Flexible Policy Enforcement
Policies are flexible and provide both notifications and gates to prevent code from moving along the development pipeline or into production based on your criteria. You can define policy rules for image and file metadata, file contents, licenses, and vulnerability scoring. And you can define unique rules for each team, for each application, and for each pipeline.
Automated Rules
Anchore Enterprise enables users to define automated rules that indicate which vulnerabilities violate their organization’s policies. For example, an organization may raise policy violations for vulnerabilities scored as Critical or High that have a fix available. These policy violations can generate alerts and notifications or be used to stop builds in the CI/CD pipeline or prevent code from moving to production. You can apply policy enforcement at any stage in the development process from the selection and usage of open source components through the build, staging, and deployment process.

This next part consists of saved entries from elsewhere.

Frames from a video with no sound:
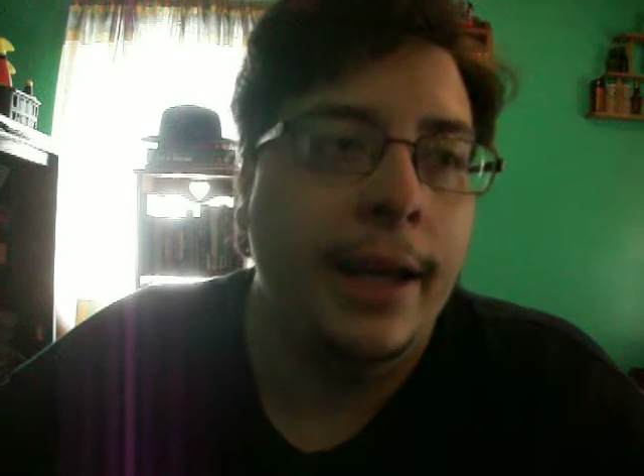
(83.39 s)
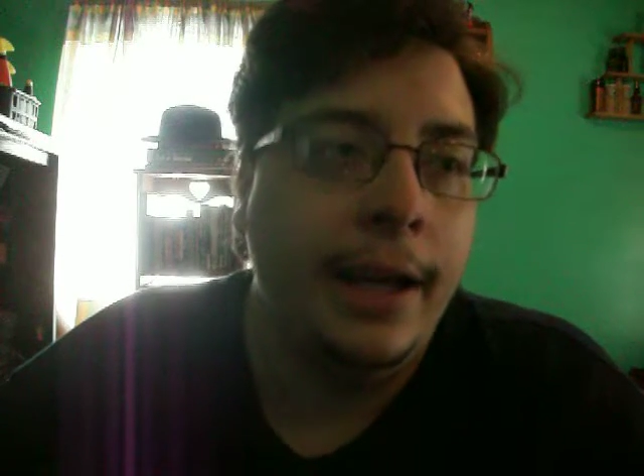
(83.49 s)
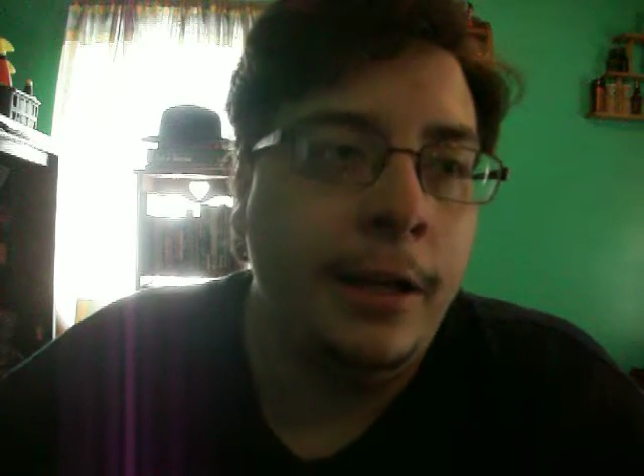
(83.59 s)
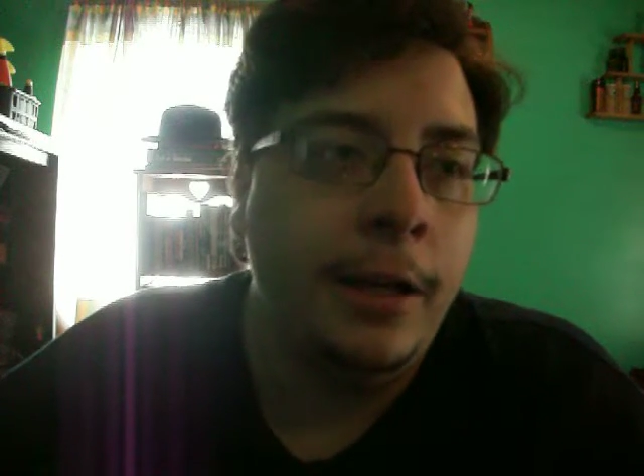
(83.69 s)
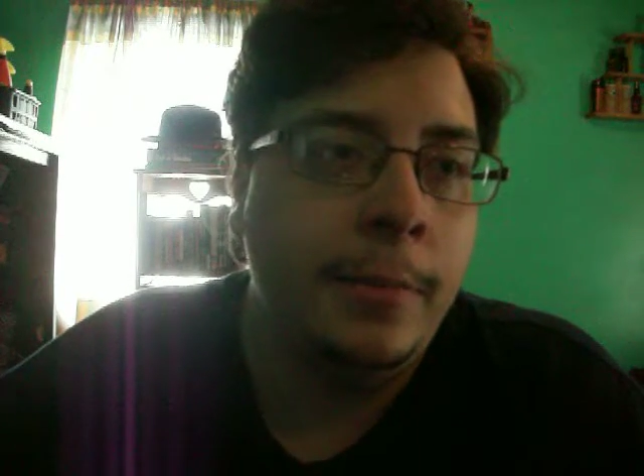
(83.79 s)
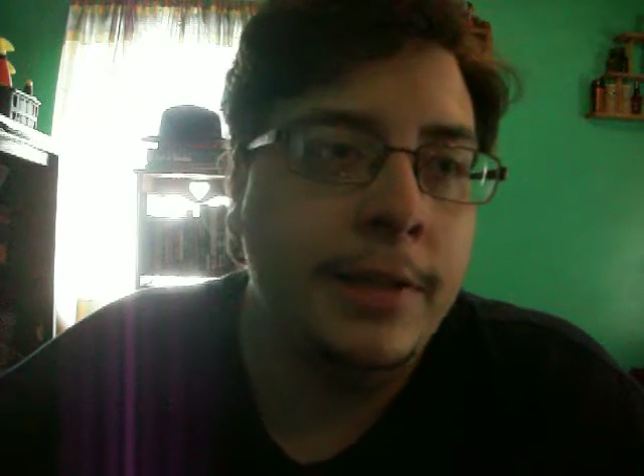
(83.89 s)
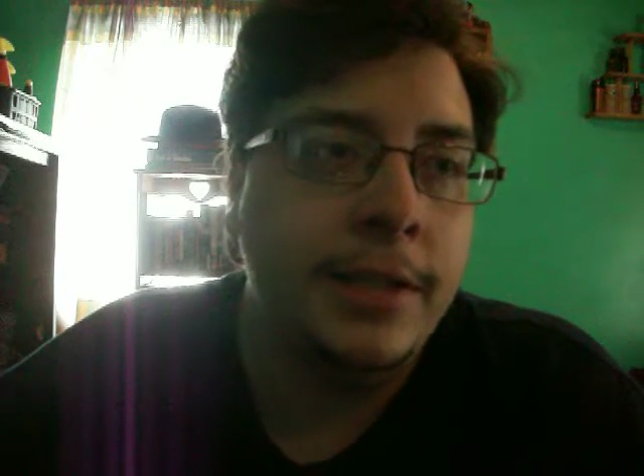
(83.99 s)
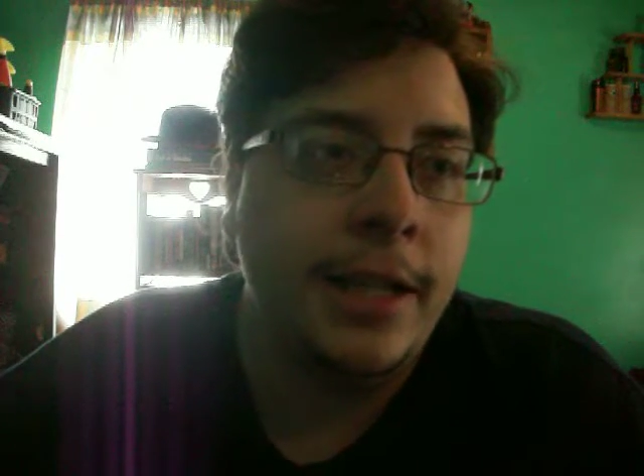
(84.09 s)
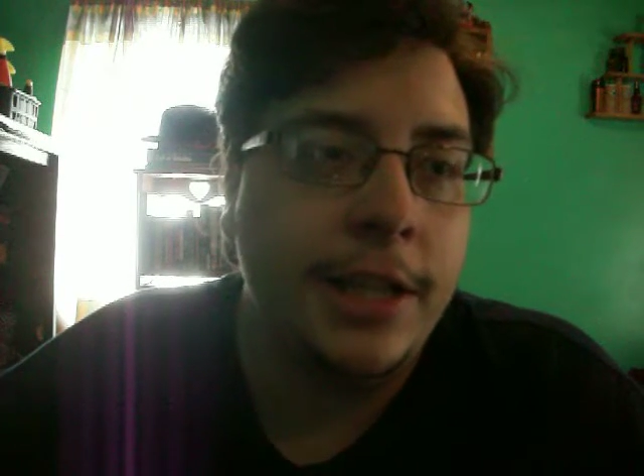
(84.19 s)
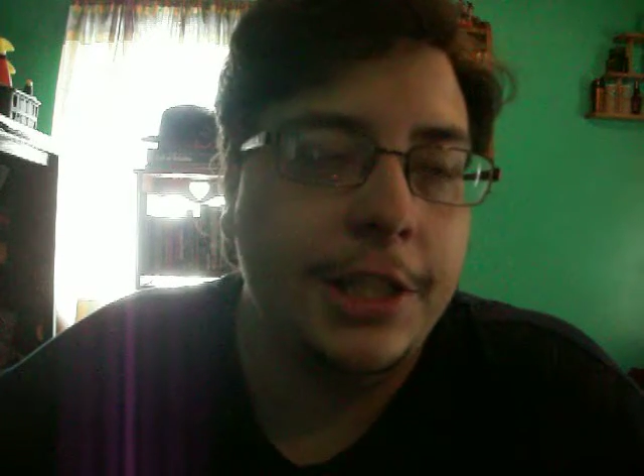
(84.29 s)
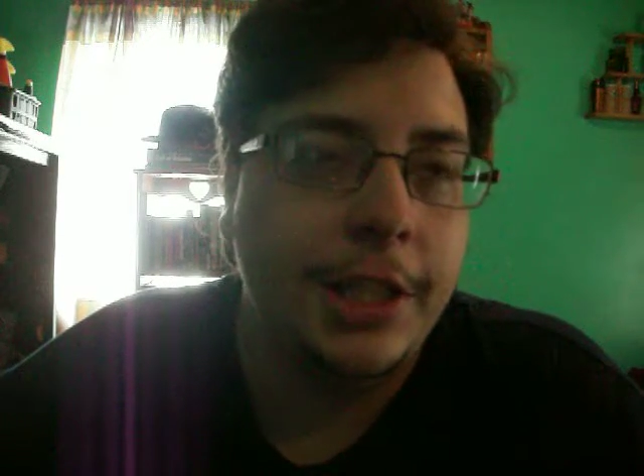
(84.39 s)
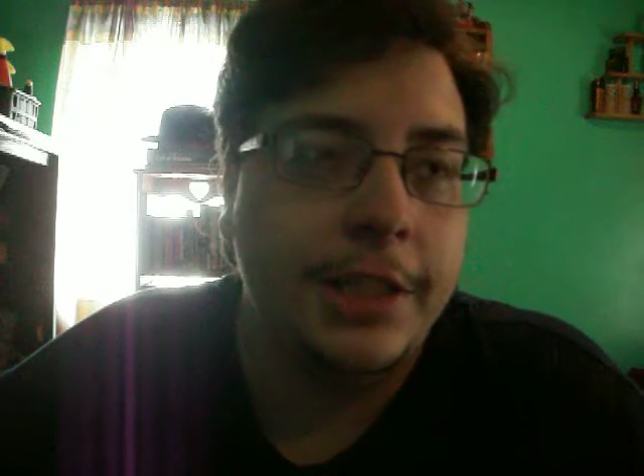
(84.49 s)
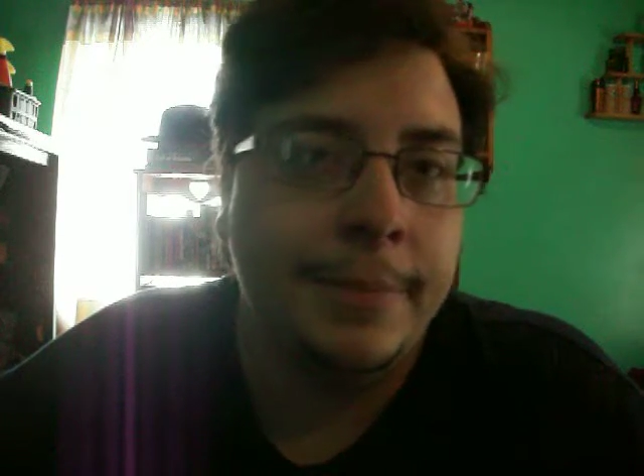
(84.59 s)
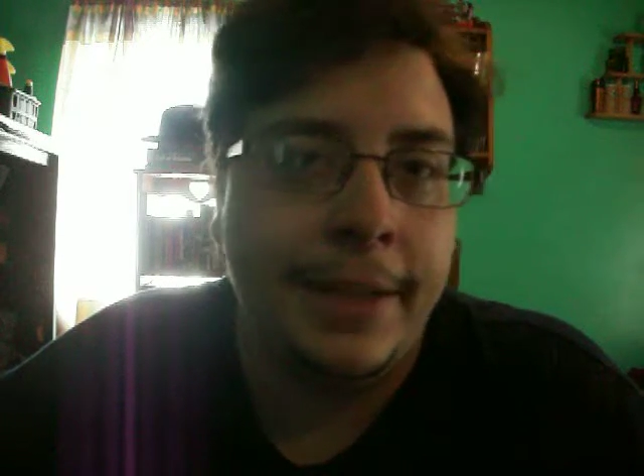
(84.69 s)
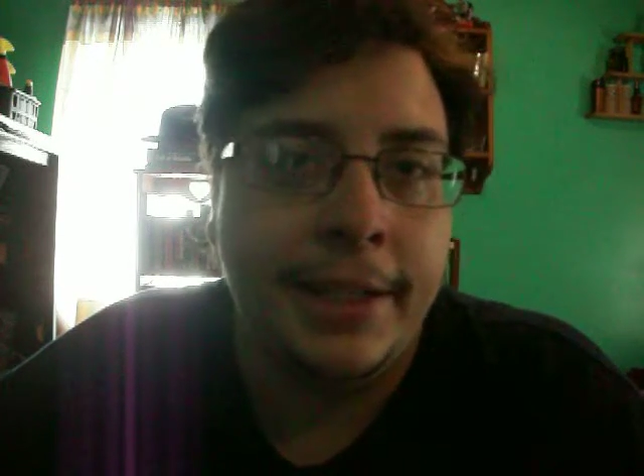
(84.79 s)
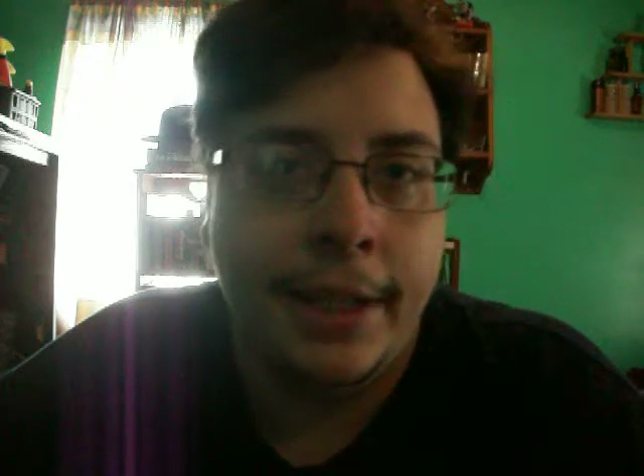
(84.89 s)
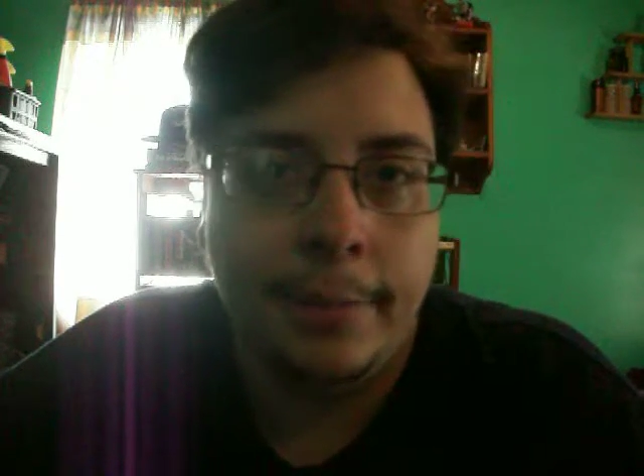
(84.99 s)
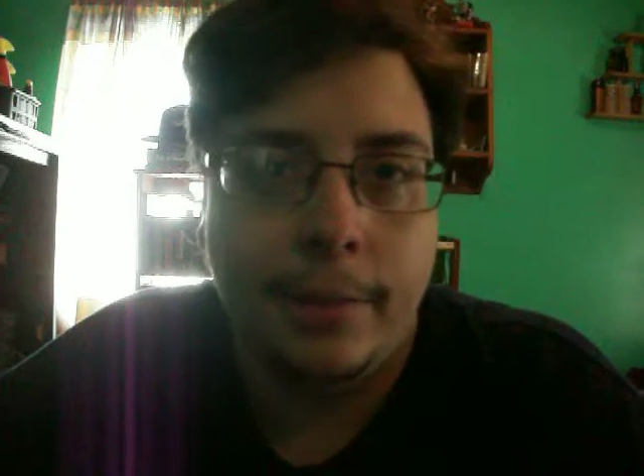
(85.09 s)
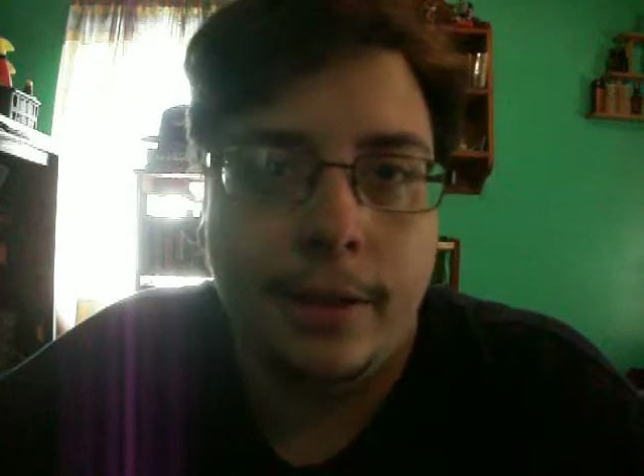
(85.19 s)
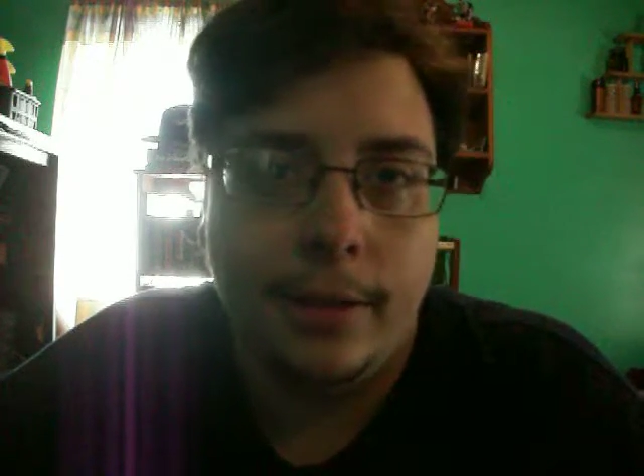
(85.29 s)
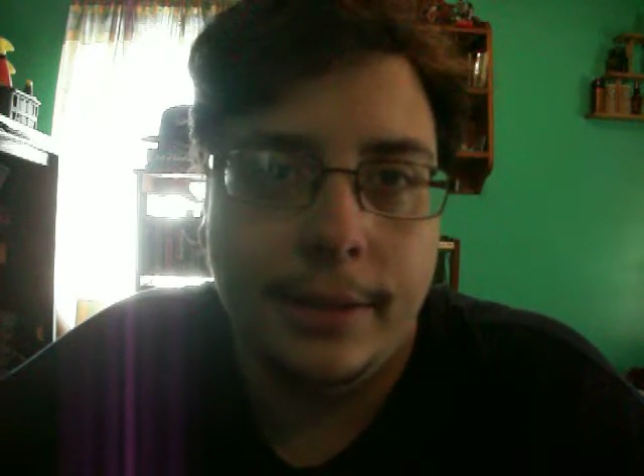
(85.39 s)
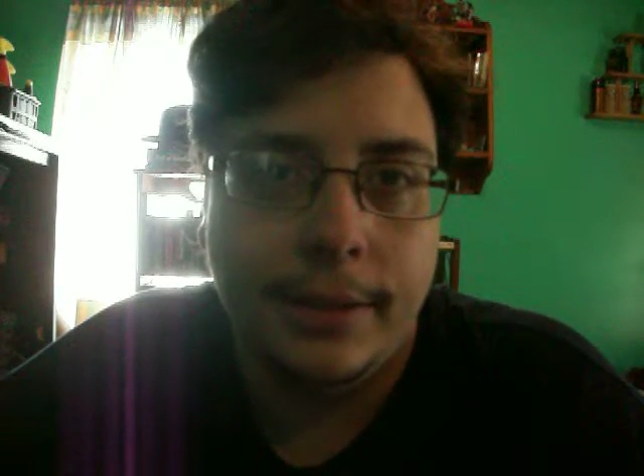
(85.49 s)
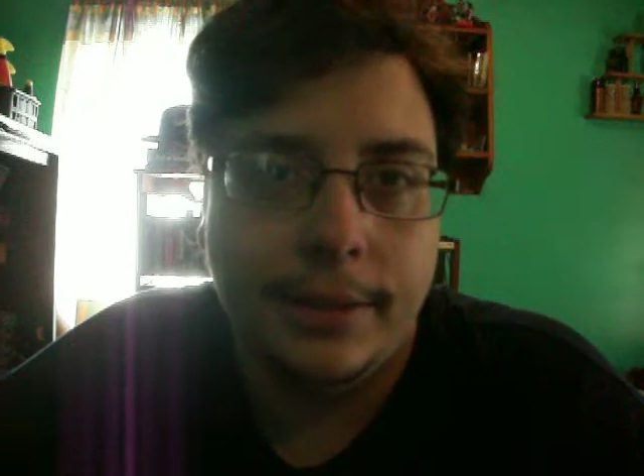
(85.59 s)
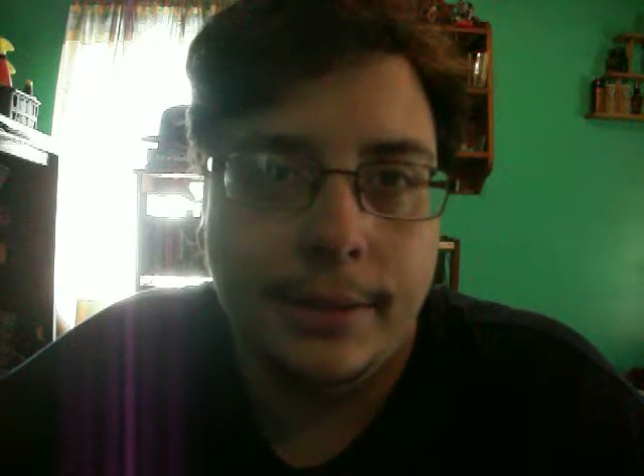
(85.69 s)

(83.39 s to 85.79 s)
Ad hom does not just mean name calling.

Anchore Enterprise Policy Packs
Anchore Enterprise provides the following out-of-the-box Policy Packs that automate checks for common compliance programs, standards, and laws including CIS, NIST, FedRAMP, CISA vulnerabilities, HIPAA, PCI DSS, and more. Policy Packs comprise bundled policies and are flexible so that you can modify them to meet your organization’s requirements.
CIS Policy Pack
The CIS Policy Pack validates a subset of security and compliance checks against container image best practices and NIST 800-53 and NIST 800-190 security controls and requirements. To expand CIS security controls, you can customize the policies in accordance with CIS Benchmarks.
CISA Vulnerabilities Policy Pack
The CISA Vulnerabilities Policy Pack validates images against the CISA Known Exploited Vulnerabilities Catalog that is maintained by CISA and the U.S. Department of Homeland Security.
DISA Image Creation and Deployment Guide Policy Pack
The DISA Image Creation and Deployment Guide Policy Pack provides security and compliance checks that align with specific NIST 800-53 and NIST 800-190 security controls and requirements as described in the Department of Defense (DoD) Container Image Creation and Deployment Guide.
DoD Iron Bank Policy Pack
The DoD Iron Bank Policy Pack validates images against DoD security and compliance requirements in alignment with U.S. Air Force security standards at Platform One and Iron Bank.
FedRAMP Policy Pack
The FedRAMP Policy Pack validates whether container images scanned by Anchore Enterprise are compliant with the FedRAMP Vulnerability Scanning Requirements and also validates them against FedRAMP controls specified in NIST 800-53 Rev 5 and NIST 800-190.
SSDF Policy Pack
The NIST 800-218, or SSDF, policy pack provides evidence against container images scanned by Anchore Enterprise. This policy pack is meant to be used during evidence collection during a NIST 800-218 compliance effort, not as a policy enforcement mechanism.